SEE THE DPP's FULL STATEMENT BELOW:
Re: Malicious communications in cyber space ... is it criminal libel revisited?
I have noted the robust discussion on the captioned matter in the public domain.
As a public service I now make available a comprehensive dissertation to the public discourse in an effort to provide context and to explain aspects of the legal terms or provisions of the relevant legislation which arise in the discussion.
This was prepared in consultation with me by Mrs Andrea Martin-Swaby, Deputy Director of Public Prosecutions and Mrs Yanique Gardener Brown, Head and Deputy Head respectively in charge of our Cybercrimes and Digital Evidence Unit of the Office of the DPP.
To deliberately utter a direct verbal threat is a criminal offence, so is the act of possessing or distributing obscene material. The Internet and the use of social media did not create these offences. However, with the exponential increase of society’s reliance on computers both have certainly changed and reoriented the way these traditional crimes are committed. Consequently the new Cybercrimes Act 2015 which addresses activities in cyber space, includes an offence titled ‘the Use of a Computer for Malicious Communication’, which addresses specifically the transmission of data via a computer which is threatening, menacing or obscene AND with the intention to harass or cause harm or the apprehension of harm, to any person or property.
In Jamaica, unlike threats and obscene publications, it is NOT a crime to defame a person regardless of the medium used. What does it mean to defame? At common law, the concept of defamation included slander and libel. Where one uses words, “John is a gunman/ bad man/ dishonest man”, which are false, these words may have the effect of defaming John by lowering his reputation among right-thinking members of society generally. If these statements are proven to be untrue, John may succeed in a civil claim against this person for defamation.
By virtue of the Defamation Act, 2013 of Jamaica this is a strictly civil matter as section 7 of the said Act indicates that criminal libel has been abolished in Jamaica. Furthermore “the distinction at law between slander and libel is abolished” (by virtue of section 6 of the said Act). It is our view that when one examines the required elements of the offence of the Use of a computer for Malicious Communication, these words by themselves which could be defamatory in the civil law when sent via a computer would not constitute the criminal offence of Malicious Communication under the Cybercrimes Act, 2015 without more.
In recent days, there has been much discussion in the public space querying whether the offence of the Use of a Computer for Malicious Communication contained within section 9 of the Cybercrimes Act of Jamaica of 2015 seeks to recriminalize Defamation or as some persons have characterised it — Criminal Libel. The simple answer in our view is NO.
This discussion will focus briefly on the particular offence created in simple terms and the differences between the new offence of the Use of a Computer for Malicious Communication, and the non-criminal act of Defamation.

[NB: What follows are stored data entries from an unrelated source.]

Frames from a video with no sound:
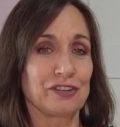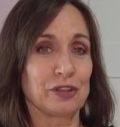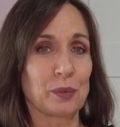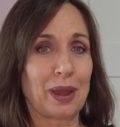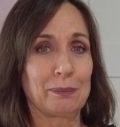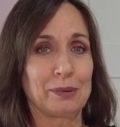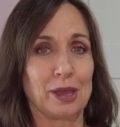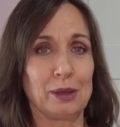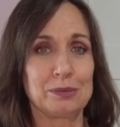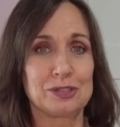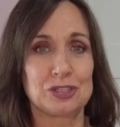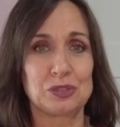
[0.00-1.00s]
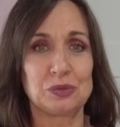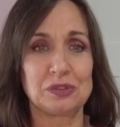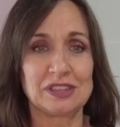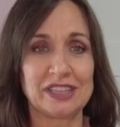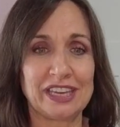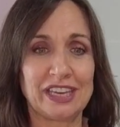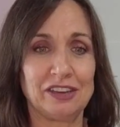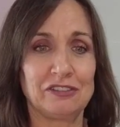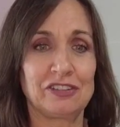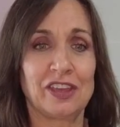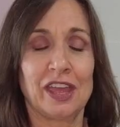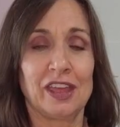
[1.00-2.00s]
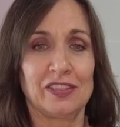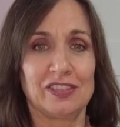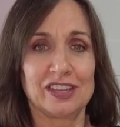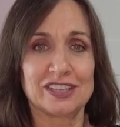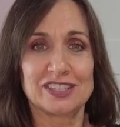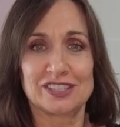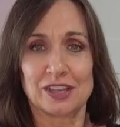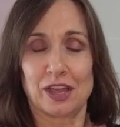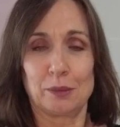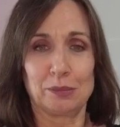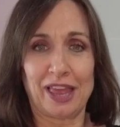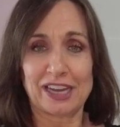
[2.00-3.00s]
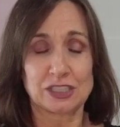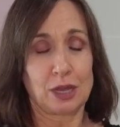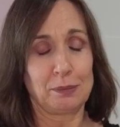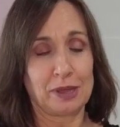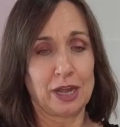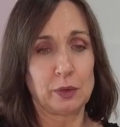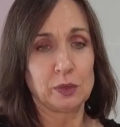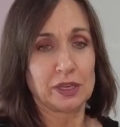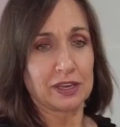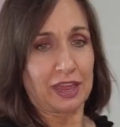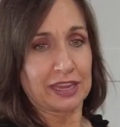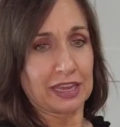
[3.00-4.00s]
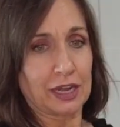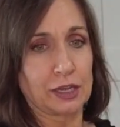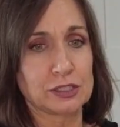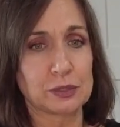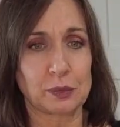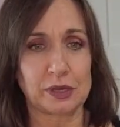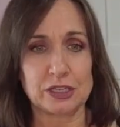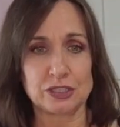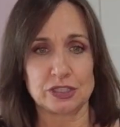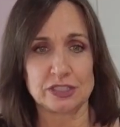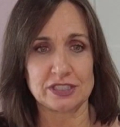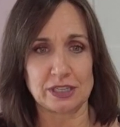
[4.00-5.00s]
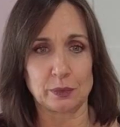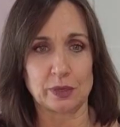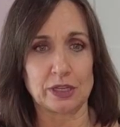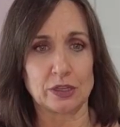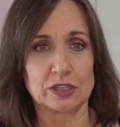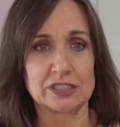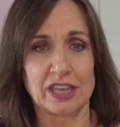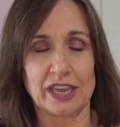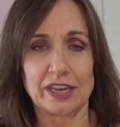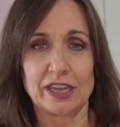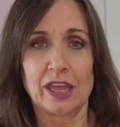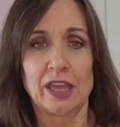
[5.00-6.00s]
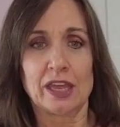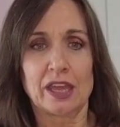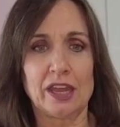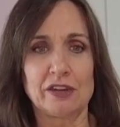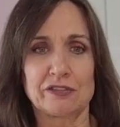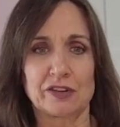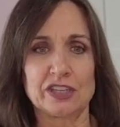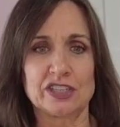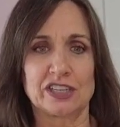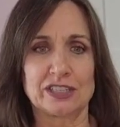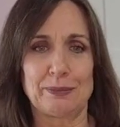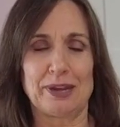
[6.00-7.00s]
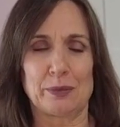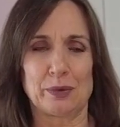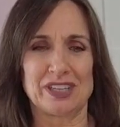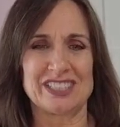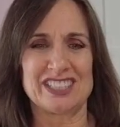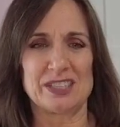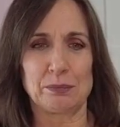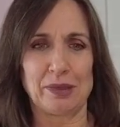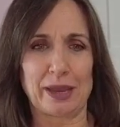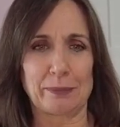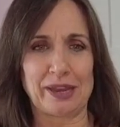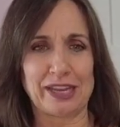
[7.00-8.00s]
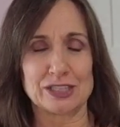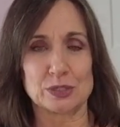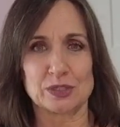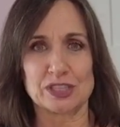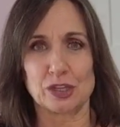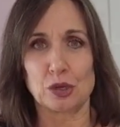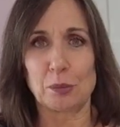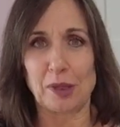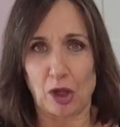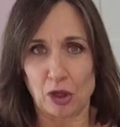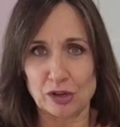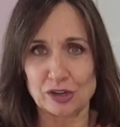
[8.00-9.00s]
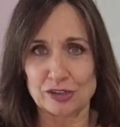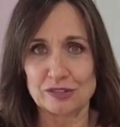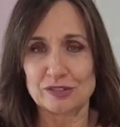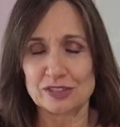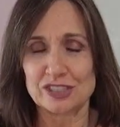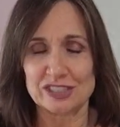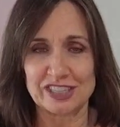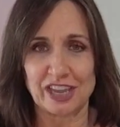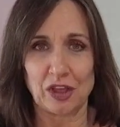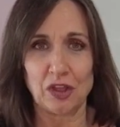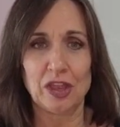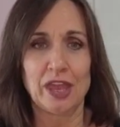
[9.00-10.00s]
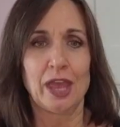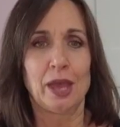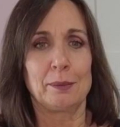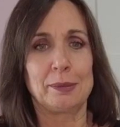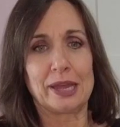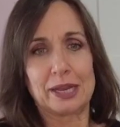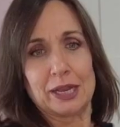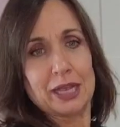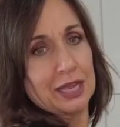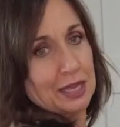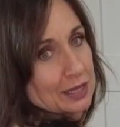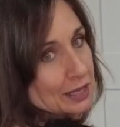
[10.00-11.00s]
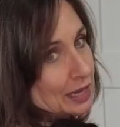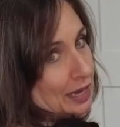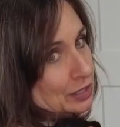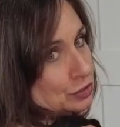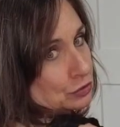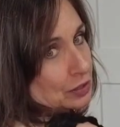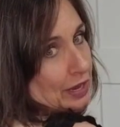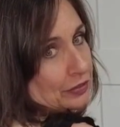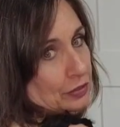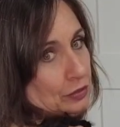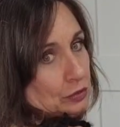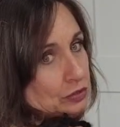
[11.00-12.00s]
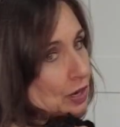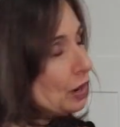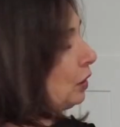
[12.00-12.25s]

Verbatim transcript: for the wrap up to leave this uh, black top on. I really like it and I also wanted you to see what it looks like kind of front tucked. I mean, I realize it's in black pants, so it's a little bit harder to tell, but I do like the little top.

Section 9 of The Cybercrimes Act, 2015
There are three elements that must be present in the material presented to an Investigator before a prosecution can be initiated under this section. They are:
1. That a person used a computer to send to another person data.
— “Send” is not defined under any current legislation and as such arguably it may include the publishing of material by a person to a social media site.
2. That the data sent is “obscene, constitutes a threat or is menacing in nature.” These terms are also not defined by the legislation.
— Material that is obscene has been defined in case law as material of a sexual nature or material that offends against society’s morality and tends to deprave or corrupt minds open to immoral influences and into whose hands these publications would fall.
— Threatening material is material that intimates that harm/danger/punishment will befall a person and may be similar to a menace.
— Material that is menacing in nature is material that tends to threaten a person with harm or danger.
3. AND, that the material which is either obscene or a threat or menacing in nature, or all three, or a combination of the three, was sent with the intention to harass any person or cause harm or the apprehension of harm, to any person or property.
— Intention may be proved by direct evidence such as statements of the suspect showing his/her intention or it may be inferred from all the circumstances.
These three elements are to be construed conjunctively not disjunctively. Therefore this means that all of the elements outlined above including the intention must exist for a section 9 offence to be created.
It is also clear from this section that there is no requirement for the material published to be false or cause harm to a person’s reputation and the like and as such be categorised as defamation or criminal libel. In other words a section 9 offence may exist even where a statement is true which would then take it outside the tort of defamation.
Malicious Communications: Obscene Publications
In the year 1927, the Obscene Publications (Suppression) Act was passed. This Act created the offences of Possession, Distribution and Publication of obscene writings, drawings, and photographs etc. The penalty if convicted remains at the paltry sum of Jamaican $40.00. Before the passage of the 2015 Cybercrimes Act, the publication or distribution of obscene images on the Internet, or otherwise would give rise to a penalty of $40.00.
The newly created offence of Malicious Communication attracts a penalty of four million dollars ($4,000,000.00) or imprisonment of up to fifteen (15) years if the offence is committed a second or subsequent time, one may be imprisoned for up to twenty (20). Therefore, if a person uses a computer to send obscene material, he/she may if convicted, face a penalty of $4,000,000.00 or serve up to 5 years.
Therefore, where a person uses a computer to send data (true or false) to another person which is obscene, and has the intention to cause annoyance, distress, then they may be prosecuted and fined for up to four million dollars ($4,000,000.00) or serve up to twenty (20) years in prison.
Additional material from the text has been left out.